They saw engraved on it, "Nemo nisi mors" (none but death).
"I will stand by it," said Catharine. And she did.
The imprisoned dependents of John, all of whom had shared in his resistance to the king, were nearly all condemned to death and executed, more than a hundred bodies being exposed at once at the place of execution. That John would suffer the same fate was highly probable. His brothers, sisters, and other relatives implored Erik to let him live; his enemies advised his execution; the king hesitated, and postponed his decision, finally deciding that John might live, but in perpetual imprisonment. He was mildly and kindly treated, however, and four years later, during a spasm of fraternal feeling in Erik, was released.
We shall not tell the remaining story of King Erik, of his wars, his temporary madness, his violence and cruelty to some of the noblest of the sons of Denmark, his ruthless persecution and final murder of the Stures, descendants of one of the most famous families of Sweden and men who had played a great part in its history. It was the story of his love episodes with which we set out and these were not yet ended. Erik finally got a wife and a queen, though not a queen or a princess for a wife. Love instead of policy lay at the basis of his final courtship.
This is the story of the final and real love affair of this suitor of princesses and queens. A soldier named Magnus, of peasant birth, who rose to the rank of corporal in Erik's life-guard, had a daughter named Katrina or Catherine, shortened to Karin, who as a child sat selling nuts in the market-place at Stockholm. Here Erik one day saw her, then about thirteen, and was so struck by her great beauty that he had her placed among the maids-of-honor of his sister Elizabeth.
The pretty little Karin was quick to learn her duties, and in deportment was modest and very loveable. Her beauty also grew with her age, until she became looked upon as the fairest of the fair. Erik thought her such and grew greatly attached to her, showing her much attention and winning her regard by his handsome face and kindly manner. In fact she grew to love him dearly and gave herself up entirely to him, a warm affection existing between them.
Karin in time became everything to the king. He no longer sought for a bride in foreign courts, no other women had attraction for him, and at length, when the charming peasant girl had borne him a son, he determined to find a way to make her his queen. Those were days when it was not safe to meddle with the love affairs of a king. One unfortunate young man named Maximilian, who had loved Karin and sought her hand in marriage, one day intruded into the women's apartment of the palace, where he was seized. Erik, burning with jealousy, had him condemned on a false pretence, sewed up in a bag, and cast into the lake.
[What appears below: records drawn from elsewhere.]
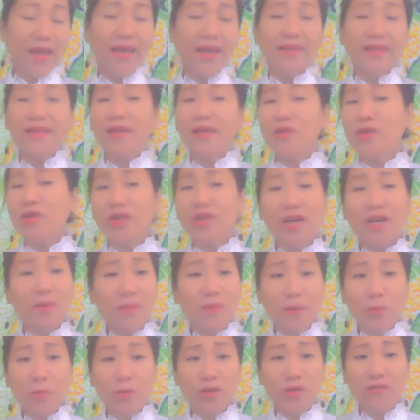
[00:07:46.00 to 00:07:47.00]
and then you come
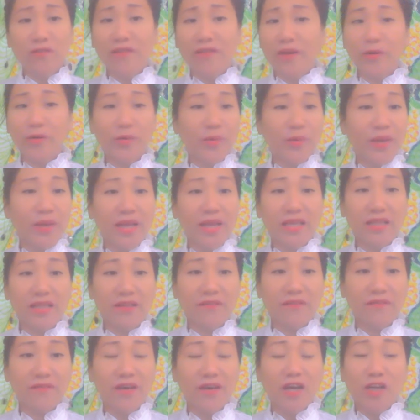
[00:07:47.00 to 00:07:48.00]
up with very
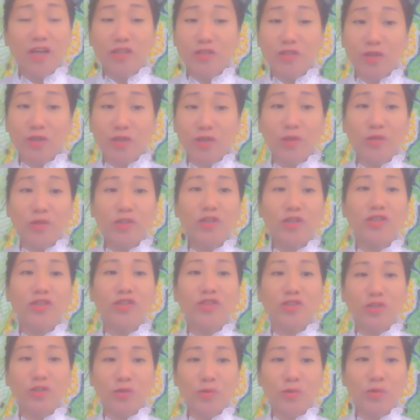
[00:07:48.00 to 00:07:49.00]
creative
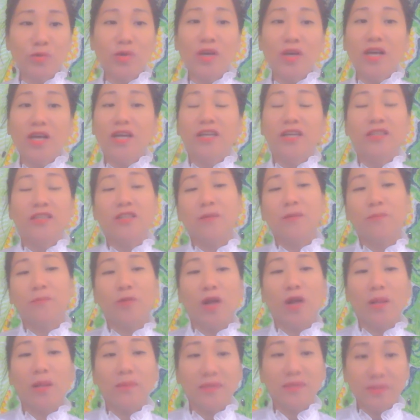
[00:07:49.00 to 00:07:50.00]
solutions to the
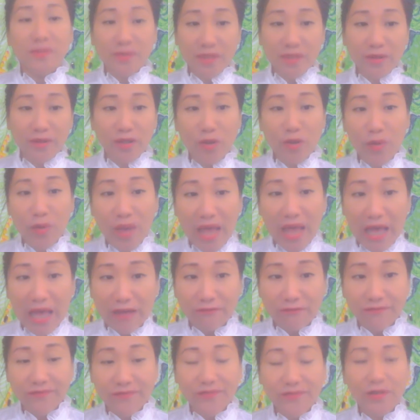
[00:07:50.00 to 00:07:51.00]
problems that you
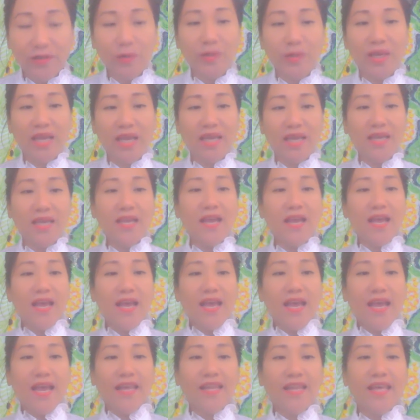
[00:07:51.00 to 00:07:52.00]
have. Okay,
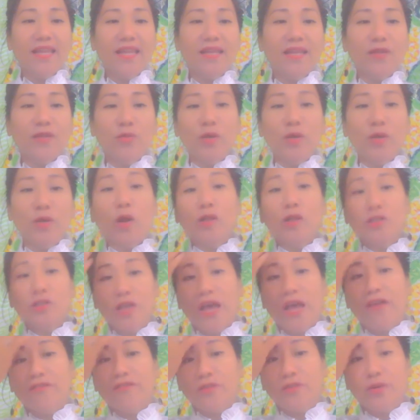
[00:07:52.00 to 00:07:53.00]
and then we also
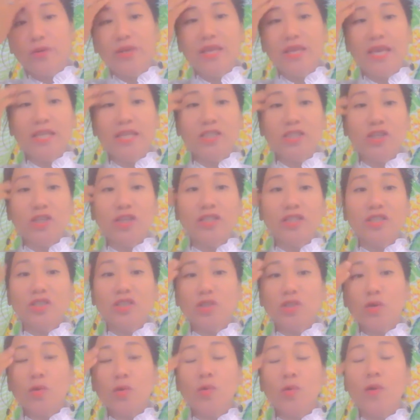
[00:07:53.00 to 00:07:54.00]
have creation.
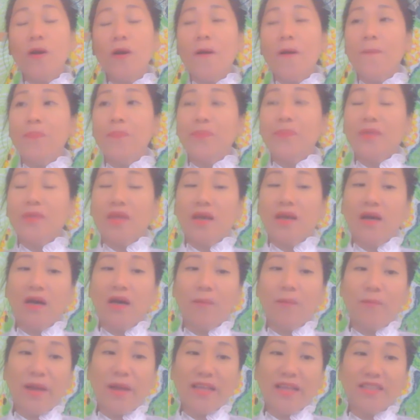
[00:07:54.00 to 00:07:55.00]
So
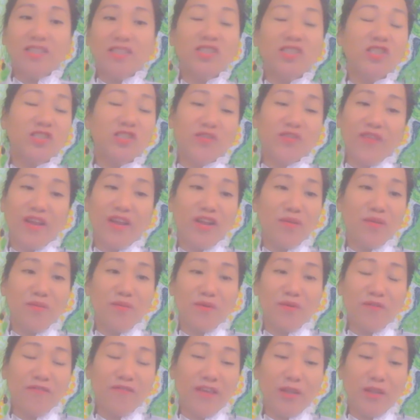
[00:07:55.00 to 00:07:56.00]
practice is very
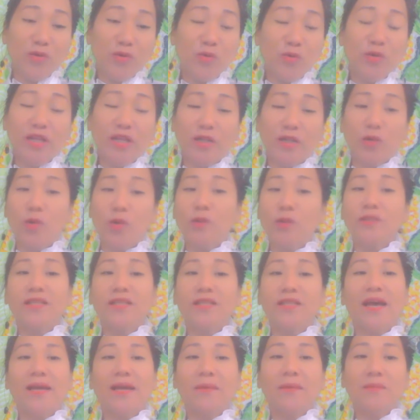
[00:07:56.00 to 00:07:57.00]
good at all
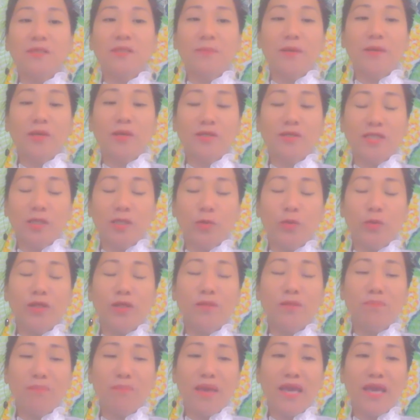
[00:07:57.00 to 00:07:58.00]
times because it
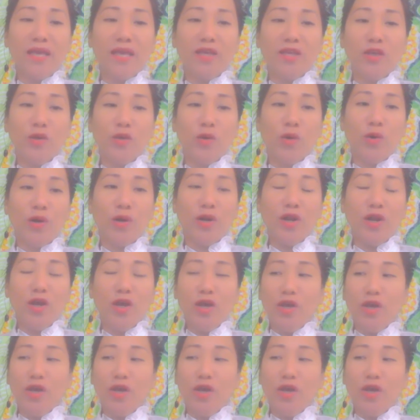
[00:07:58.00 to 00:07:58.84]
will make your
After that no one dared interfere with the love episode of Erik and Karin. Men said she had bewitched him by a love-philter. Some of the courtiers who feared her influence upon the king sought to disgrace her, with the result that her intercession alone saved their lives from the incensed monarch.
Erik's love for Karin never seemed to change. On beautiful summer afternoons, when he would sail with a merry party on Lake Malar, Karin was always of the party and the object of his tender attention. As they rowed home at night he would sit beside her, contemplating the beauty of the starry northern skies and listening to the songs from the shore or from distant boats. These were executed by his orders, the words and music often being his. One of these songs, in which he praises his "Shepherdess," promises to love her forever, and bids her a "thousand good-nights," is still extant.
The time at length came—this was after the period of his foreign wars and his insanity—that he asked permission of the legislative body to marry whom he pleased, at home or abroad. After this was given he privately married Karin, and subsequently determined upon a public celebration of his marriage and her coronation as queen. The chief families of the country were invited to the ceremony, but they neither came nor sent excuses. The coronation went on, notwithstanding, and the peasant's daughter Karin became queen of Sweden as Queen Catherine.